Sent this to the National on CBC, and it was read on Monday night, May 26:
"Our methods of raising livestock for meat production have become so intensive, that we are feeding animals the remains of other animals. This does not come without consequences hence Mad Cow Disease. However, the threat of this dread degenerative brain disease should prompt us to suggest genuine solutions to this recurring crisis -- making the welfare of livestock paramount and returning to less intensive, more "humane" methods of ranching and animal husbandry that treat animals as animals as opposed to unfeeling machines."
Part of a larger commentary I wrote on Friday May 23:
"There are fields, endless fields, where human beings are no longer born. We are grown. For the longest time I wouldn't believe it, and then I saw the fields with my own eyes. Watch them liquefy the dead so they could be fed intravenously to the living. And standing there, facing the pure horrifying precision, I came to realize the obviousness of the truth."
-- Morpheus, The Matrix
Replace human beings with cattle, pigs, chickens, and even fish, and the Matrix comes to life, so to speak. Our factory farming methods differ little from the commodification of life represented by the Matrix's field of human beings feeding and powering the machine civilization.
And our methods of raising livestock for meat production have become so intensive, that we are feeding animals the remains of other animals. This mass cannibalization -- the "pure horrifying precision" of recycling "nutrients" -- does not come without consequences, hence Mad Cow Disease.
However, it was only the threat of this dread degenerative brain disease passing to humans that prompted mass hysteria and panic in the UK, leading to the mass slaughter and burning of entire herds. In the end, the cattle were deemed dispensable, and extermination deemed necessary to guarantee the safety of the British beef industry. Who knows how many cows will be killed ahead of their predestined slaughter date in Alberta to save the cattle Canadian beef industry? Sadly, I have heard nothing in print or the news media to suggest genuine solutions to this recurring crisis -- making the welfare of livestock paramount and returning to less intensive, more "humane" methods of ranching and animal husbandry that treat animals as animals as opposed to unfeeling machines.
SARS too, like other emergent infectious diseases such as HIV, Ebola, and West Nile Virus, has its origin in the process of zoonosis. A recent report on CBC's the National traced SARS to the overcrowded cages of exotic species in Guangdong province. Civet cats in particular, considered a delicacy in southern China, were found to carry the SARS coronavirus. Caged in overwhelmingly cramped and filthy conditions, these poor animals were rendered inadvertently into incubators for new infectious agents.

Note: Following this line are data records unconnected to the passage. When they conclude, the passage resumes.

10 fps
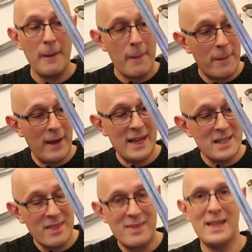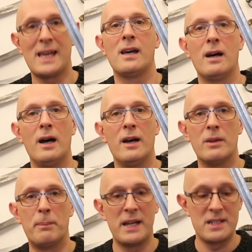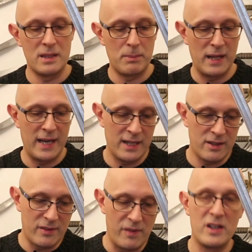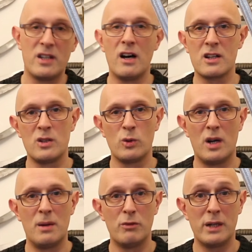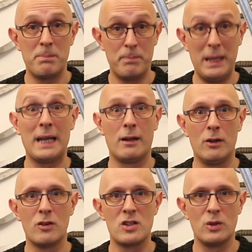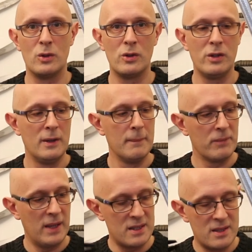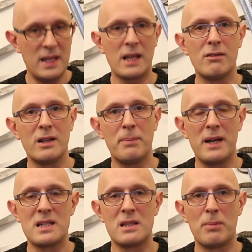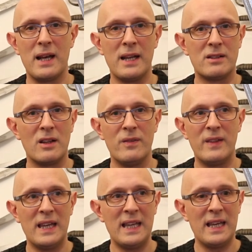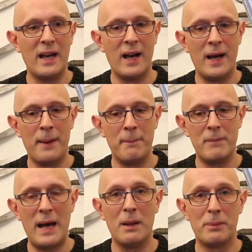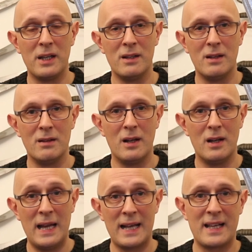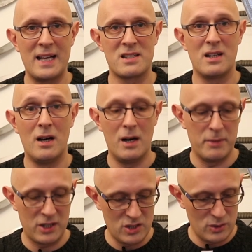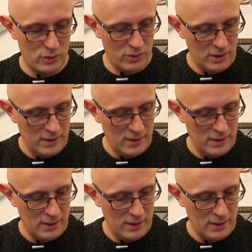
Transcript: That is thicker at the base of the blade than the Dark Sword Armory big longsword. It's thicker at the base of the blade than the Albion Lancaster arming sword.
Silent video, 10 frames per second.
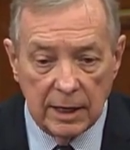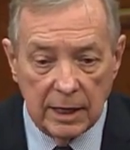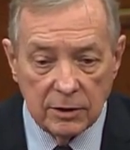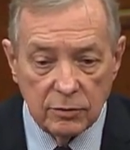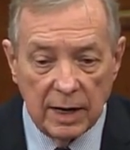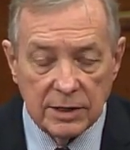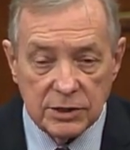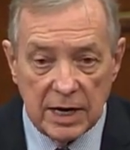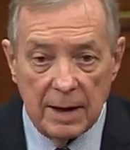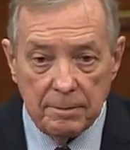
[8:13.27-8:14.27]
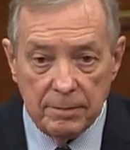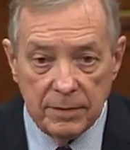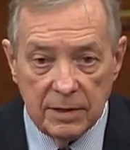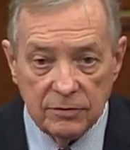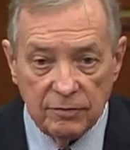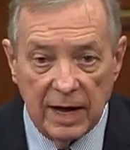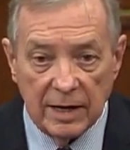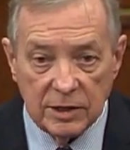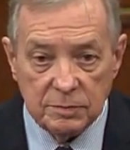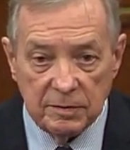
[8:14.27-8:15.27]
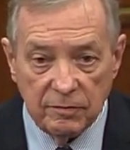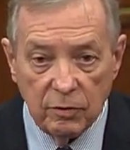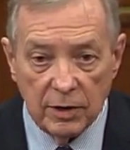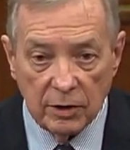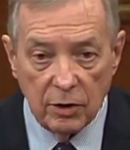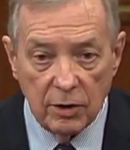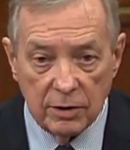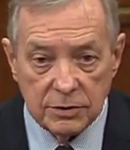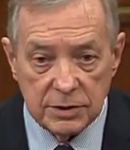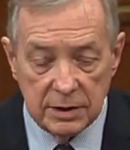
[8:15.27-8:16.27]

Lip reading: and try to stop this violence before it occurs,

However it seems that health authorities such as those in Singapore, rather than targeting the contraband market for endangered species and the horrible conditions in which these animals are kept, are targeting the animals for extermination. This retrograde step proves that cruelty to animals and the sad lack of any consideration for their right to life knows no bounds and seems sadly common to a majority of humanity.
Symptomatic of a greater human malady, these diseases and consequent health care crises can only be seen as side-effect of our depravity as a species. As Rabindranath Tagore wrote, " We manage to swallow flesh, only because we do not think of the cruel and sinful thing we do. There are many crimes which are the creation of man himself, the wrongfulness of which is put down to their divergence from habit, custom, or tradition. But cruelty is not of these. It is a fundamental sin, and admits of no arguments or nice distinctions. If only we do not allow our heart to grow callous, it protests against cruelty, is always clearly heard; and yet we go on perpetrating cruelties easily, merrily, all of us--in fact, any one who does not join in is dubbed a crank."
Eventually though, our actions have unintended consequences, and nature has a way of surprising our most smug self-satisfaction as the controllers of life on Earth.